Margarita Andreevna will check your annotations and suggest improvements, if any.

Stage 2.3. Upload corrected .conllu file.

After you correct all mistakes in automatically annotated .conllu, you should upload the final corrected .conllu file to the folder final_project/dist under the name final.conllu.

Stage 3. Pass the checks.

To get extra point for the exam, your markup should pass all the checks.

Correctness of the .conllu file will be checked with a script taken from the repository with code from the Technical Track: admin_utils/final_project/checker.py

You can also use it to check the .conllu file locally.

Note that this script can be run from PyCharm terminal or PowerShell from a root of the project, like this:

python admin_utils/final_project/checker.py final_project/dist/auto_annotated.conllu

Your forks should contain this script already, so pull and use, otherwise, write to the chat and ask assistants.

Stage 4. Preparing exam presentation.

Meanwhile, your task will be to prepare an exam presentation, which should include a report on the mistakes in tokenization and morphological annotation you came across - both a quantitative and qualitative (typology of mistakes, possible reasons for them, etc.) analysis.

Time limit of the presentation - 7 minutes.

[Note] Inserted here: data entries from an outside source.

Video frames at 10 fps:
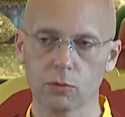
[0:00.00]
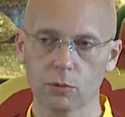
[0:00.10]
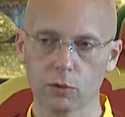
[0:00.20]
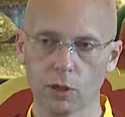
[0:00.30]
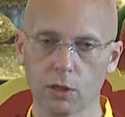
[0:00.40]

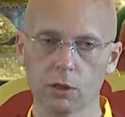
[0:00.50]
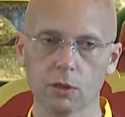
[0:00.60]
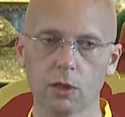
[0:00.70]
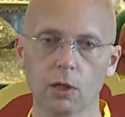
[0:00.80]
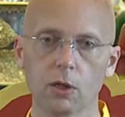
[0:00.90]

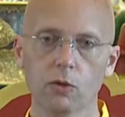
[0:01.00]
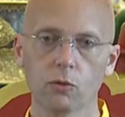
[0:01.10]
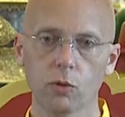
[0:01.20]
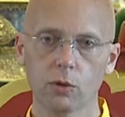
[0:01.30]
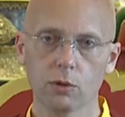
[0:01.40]
misconduct,
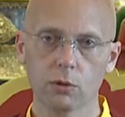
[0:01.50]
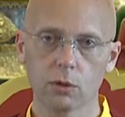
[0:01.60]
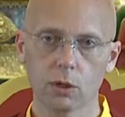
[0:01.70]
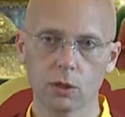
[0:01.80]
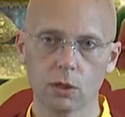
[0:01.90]
whether you're
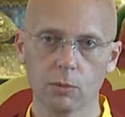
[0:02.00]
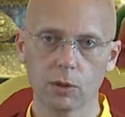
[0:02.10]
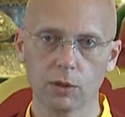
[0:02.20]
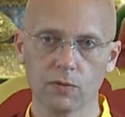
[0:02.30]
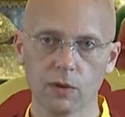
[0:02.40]
talking
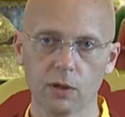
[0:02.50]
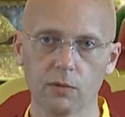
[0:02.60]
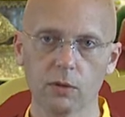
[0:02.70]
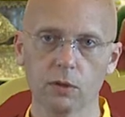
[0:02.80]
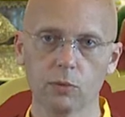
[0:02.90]
about the
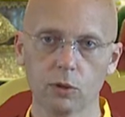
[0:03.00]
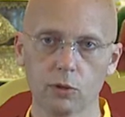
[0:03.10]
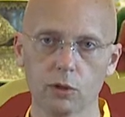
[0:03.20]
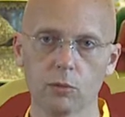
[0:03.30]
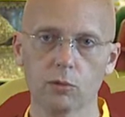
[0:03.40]
5 lay
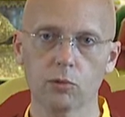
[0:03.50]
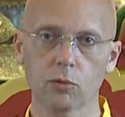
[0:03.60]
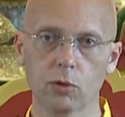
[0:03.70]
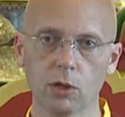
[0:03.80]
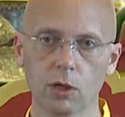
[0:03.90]
precepts
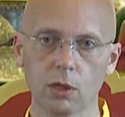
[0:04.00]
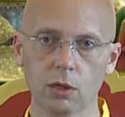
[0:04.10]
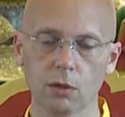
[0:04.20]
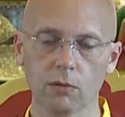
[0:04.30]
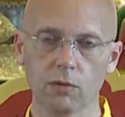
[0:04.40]
or any
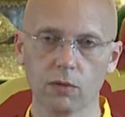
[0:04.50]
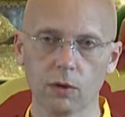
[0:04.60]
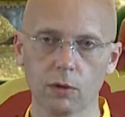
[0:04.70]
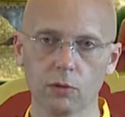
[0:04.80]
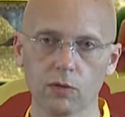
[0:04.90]
of the
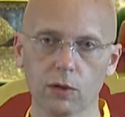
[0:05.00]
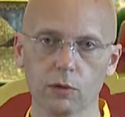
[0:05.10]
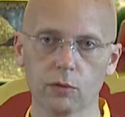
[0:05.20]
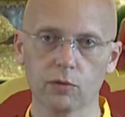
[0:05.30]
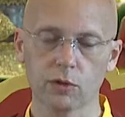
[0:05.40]
various
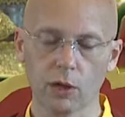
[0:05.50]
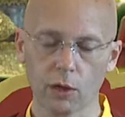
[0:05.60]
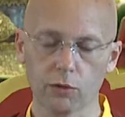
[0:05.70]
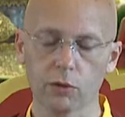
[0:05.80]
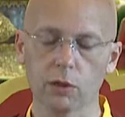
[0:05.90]
vows of
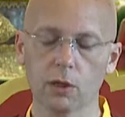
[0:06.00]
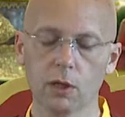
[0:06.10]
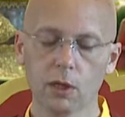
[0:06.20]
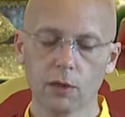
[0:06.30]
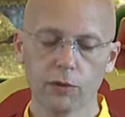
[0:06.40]
chastity.
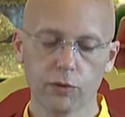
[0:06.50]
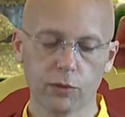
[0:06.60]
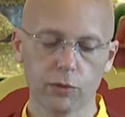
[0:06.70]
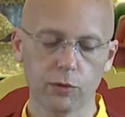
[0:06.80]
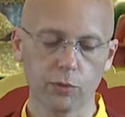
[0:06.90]
So
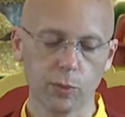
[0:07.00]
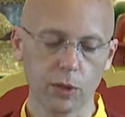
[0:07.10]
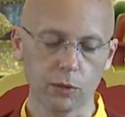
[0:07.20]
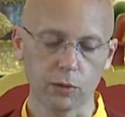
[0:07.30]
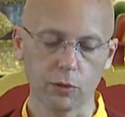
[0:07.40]
this is
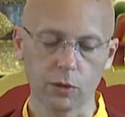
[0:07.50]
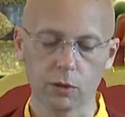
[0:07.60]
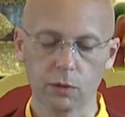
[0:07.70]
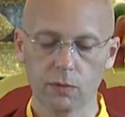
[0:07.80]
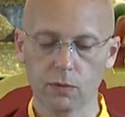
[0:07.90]
basically saying
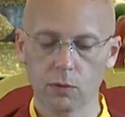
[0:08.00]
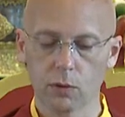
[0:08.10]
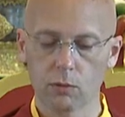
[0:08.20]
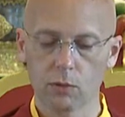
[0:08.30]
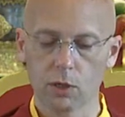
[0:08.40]
that if you
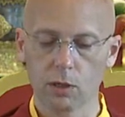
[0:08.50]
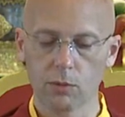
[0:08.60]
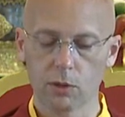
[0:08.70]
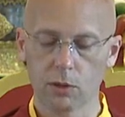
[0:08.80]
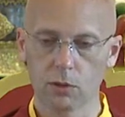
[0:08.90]
are
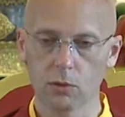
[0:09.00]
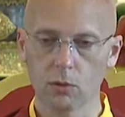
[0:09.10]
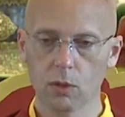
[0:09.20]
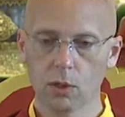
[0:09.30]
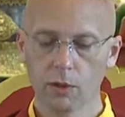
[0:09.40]
raped and
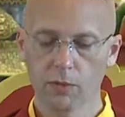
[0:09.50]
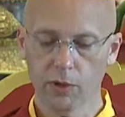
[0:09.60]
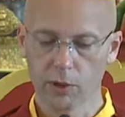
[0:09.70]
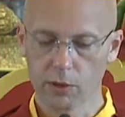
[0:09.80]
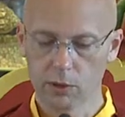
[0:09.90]
you
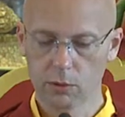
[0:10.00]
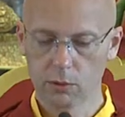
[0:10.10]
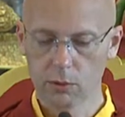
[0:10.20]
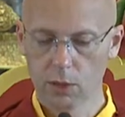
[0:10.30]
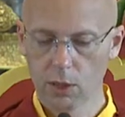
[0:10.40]

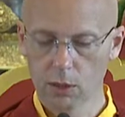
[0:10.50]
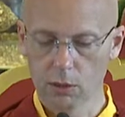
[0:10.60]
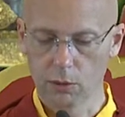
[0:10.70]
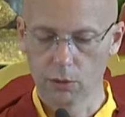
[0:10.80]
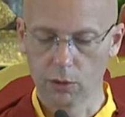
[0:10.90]
do not
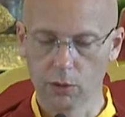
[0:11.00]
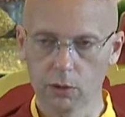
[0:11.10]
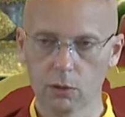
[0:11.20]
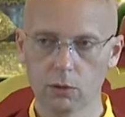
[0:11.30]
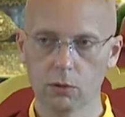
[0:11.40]
consent
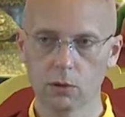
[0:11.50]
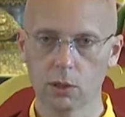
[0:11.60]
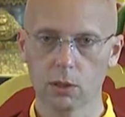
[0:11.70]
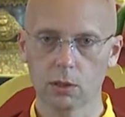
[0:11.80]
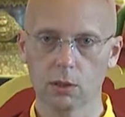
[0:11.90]
and you do
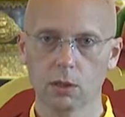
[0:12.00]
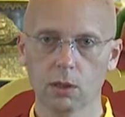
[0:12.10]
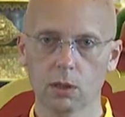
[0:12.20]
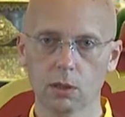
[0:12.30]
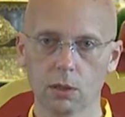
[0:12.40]
not,
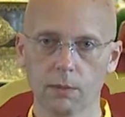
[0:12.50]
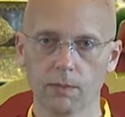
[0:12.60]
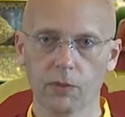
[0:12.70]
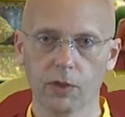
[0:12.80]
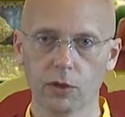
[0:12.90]

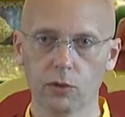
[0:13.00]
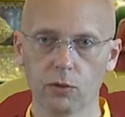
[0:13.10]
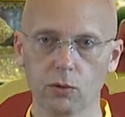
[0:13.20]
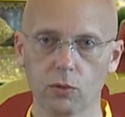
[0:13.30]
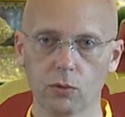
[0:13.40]
and
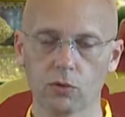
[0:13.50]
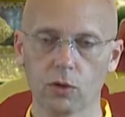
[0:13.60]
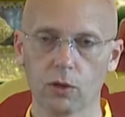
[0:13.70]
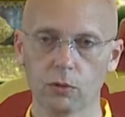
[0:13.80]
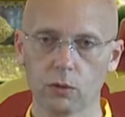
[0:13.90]
you
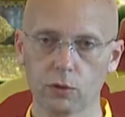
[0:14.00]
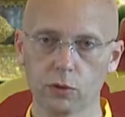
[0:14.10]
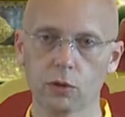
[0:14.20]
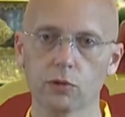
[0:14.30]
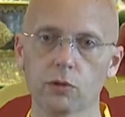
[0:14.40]
try to
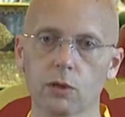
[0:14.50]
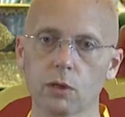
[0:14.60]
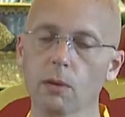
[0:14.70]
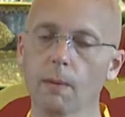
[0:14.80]
resist, then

The presentation is to be delivered at the exam. Assessment criteria:

  • the proportion of identified mistakes;

  • the quality of their analysis in the comments section of the table and the presentation;

  • the precision of corrections in the .conllu file;

  • adherence to the time limit;

  • the quality of the oral presentation (memorization of the text, fluency, and intelligibility of speech);

  • the quality of the computer presentation;

  • the quality of answers to follow-up questions.

Attention

The mark for the exam you will receive as a result has a coefficient of 0.9. The remaining 10% of your exam mark is based on your work with NeuroKryaBot.